Let’s talk about parsing. I’ve been doing a lot of it lately. I’ve already talked about my SQL Parser project and the little CSPath project I threw together also. Then there were two other projects that I’ve been working on but haven’t written blog posts about, yet. At some point I realized that in all these projects I was either rebuilding or outright copying the same classes over and over again. If that’s not the impetus to create a new library, I don’t know what is.
So I got to work and now the ParserObjects library is barreling towards a 1.0 release pretty quickly. It contains a bunch of ideas that I’ve seen in other projects and a few things that I’ve been building, rebuilding and refining over the past year. In short, it’s a library of streaming monadic parser combinators, and I’m pretty happy with it so far.
The General Idea
The Recursive Descent technique is both simple and powerful. If you understand some basics of grammars and parsing, and you can make a function, you can probably do Recursive Descent. Basically every rule in your grammar becomes a method, and you can call one rule from another by calling the correct method. It’s old-school procedural, but it works.
What if we wanted to do the same basic thing as Recursive Descent, but using an Object-Oriented approach? That’s called combinators. You start with a small parser which does just one thing, like recognizing an operator or keyword, and you combine those together in other objects. The object graphs you create eventually can encompass complex grammars. The best part of combinators, in my mind, is that with a little bit of preparation the code you write to build these object graphs look a heck of a lot like a BNF grammar. In other words, the description of the grammar and it’s implementation are basically done in the same place at the same time.
(Compare to, for example, LALR parser generators where you write a grammar in one file, which goes through a translation step to become code to implement that grammar, but the grammar you write and the generated code are so different from each other in every way that it would be almost impossible to figure out which part of one corresponds to which part of the other.)

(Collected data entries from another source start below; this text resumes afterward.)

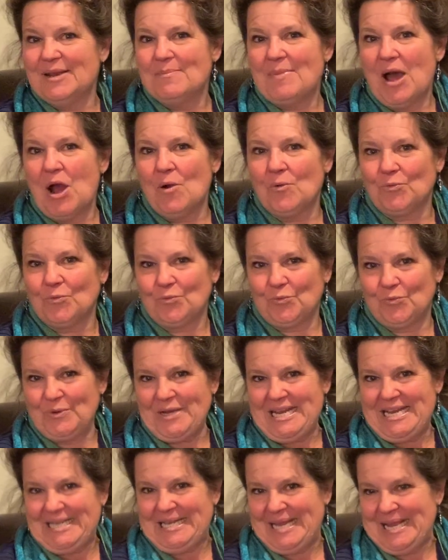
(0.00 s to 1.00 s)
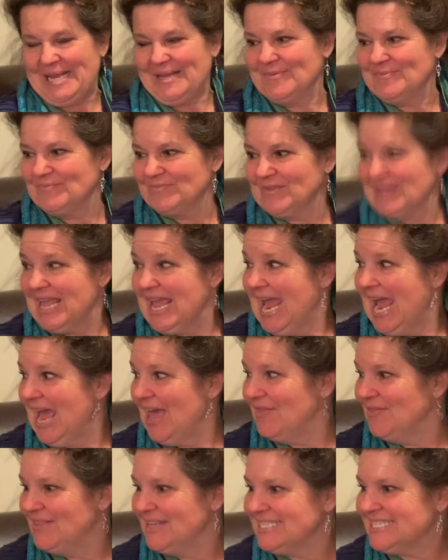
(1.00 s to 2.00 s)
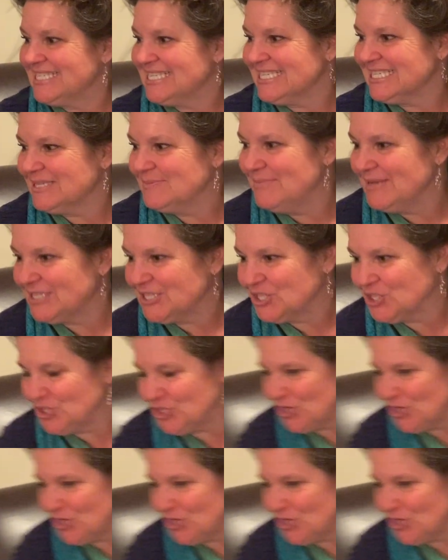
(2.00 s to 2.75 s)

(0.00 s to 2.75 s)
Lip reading: about reading. And this is Miss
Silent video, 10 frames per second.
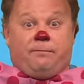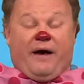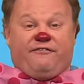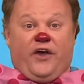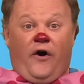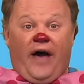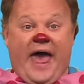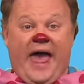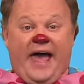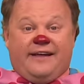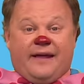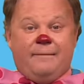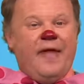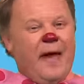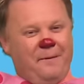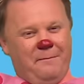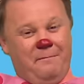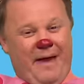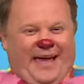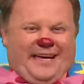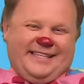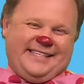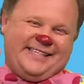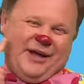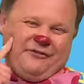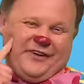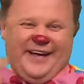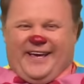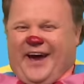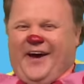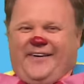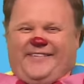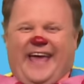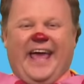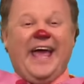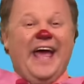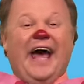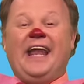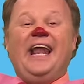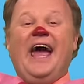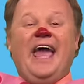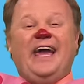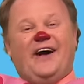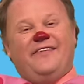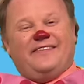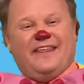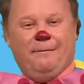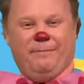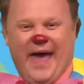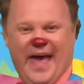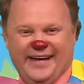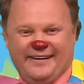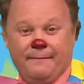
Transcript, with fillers: above your head. Make it soft and cozy and lay it onto the bed.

Add in some nice syntax from C#’s extension methods and using static
declarations, and you can make a very nice parser indeed.
Quick Example
A method in C# consists of a few parts. Here’s an example:
public int MethodName(MyArg arg)
{
Statement1();
Statement2();
}
A subsection of BNF for a C# method (minus several details) looks something like this:
statementList := <statement>*
normalMethodBody := '{' <statementList> '}'
parameterList := '(' <parameters> ')'
method := <accessModifier> <returnType> <Identifier> <parameterList> <normalMethodBody>
Translating that into Recursive Descent would require 4 methods plus methods for all the other rules we reference. But using combinators, we can define the parser like this:
var statementList = Statements
.List();
_normalMethodBody = Rule(
Operator("{"),
statementList,
_requiredCloseBracket,
produceNormalMethodBody
);
var methods = Rule(
Attributes,
_accessModifiers,
returnTypes,
_identifiers,
_parameterLists,
methodBody,
produceMethod
);
If you put everything on one line and squint a little, it really does look a lot like the BNF. Every rule becomes a variable instead of a method, and you can string them together quite easily in argument lists. Then you pass your parser outputs to some function to produce the output result and you’re done.
Working with Object Graphs
Besides the nice readability of combinator-based parser declarations, there are other benefits as well. Since your parser is an object graph, you can work with it using a variety of tools and techniques. You can traverse and inspect the graph with the Visitor pattern, or you can use graph-editing operations to modify a grammar in-place. Imagine being able to modify your grammar to enable or disable experimental new features, or quickly adapt to different dialects without having to copy your whole grammar or fill it with a bunch of ugly conditionals! Or imagine being able to build up your parser object graph at runtime in response to user input or some kind of imported grammar string?
Need to read a CSV file where the columns are in a different order each time? Read the headers, map them to a list of parser objects, and insert them into your grammar. Need to work with request objects which are in a different dialect from different sources? You can modify your grammar to suit the particular needs of each one.
A lot of the work that I have been doing has been on these features of graph traversal and graph editing. I’m pretty happy with the results so far and I’ve been able to use them to good effect in a variety of projects already.
Status
I’m trying to get the library to a basic, minimum-viable 1.0 release as soon as possible. I’m in the process of wrapping up a few loose ends, fixing old TODO notes, adding some documentation, and filling in the gaps in my unit test coverage. I am also trying to put together a bunch of example code for common parsing tasks like expression parsing (with multiple levels of precedence and different associativity) and data format parsing. I’m also putting in pre-made parsers for common tasks like “C-style identifiers” or “JavaScript-style numbers” and various dialects of comments, strings, etc.
Expect a 1.0 release in the next few days along with more blog posts of other projects I’m working on which build on top of ParserObjects to do some cool things.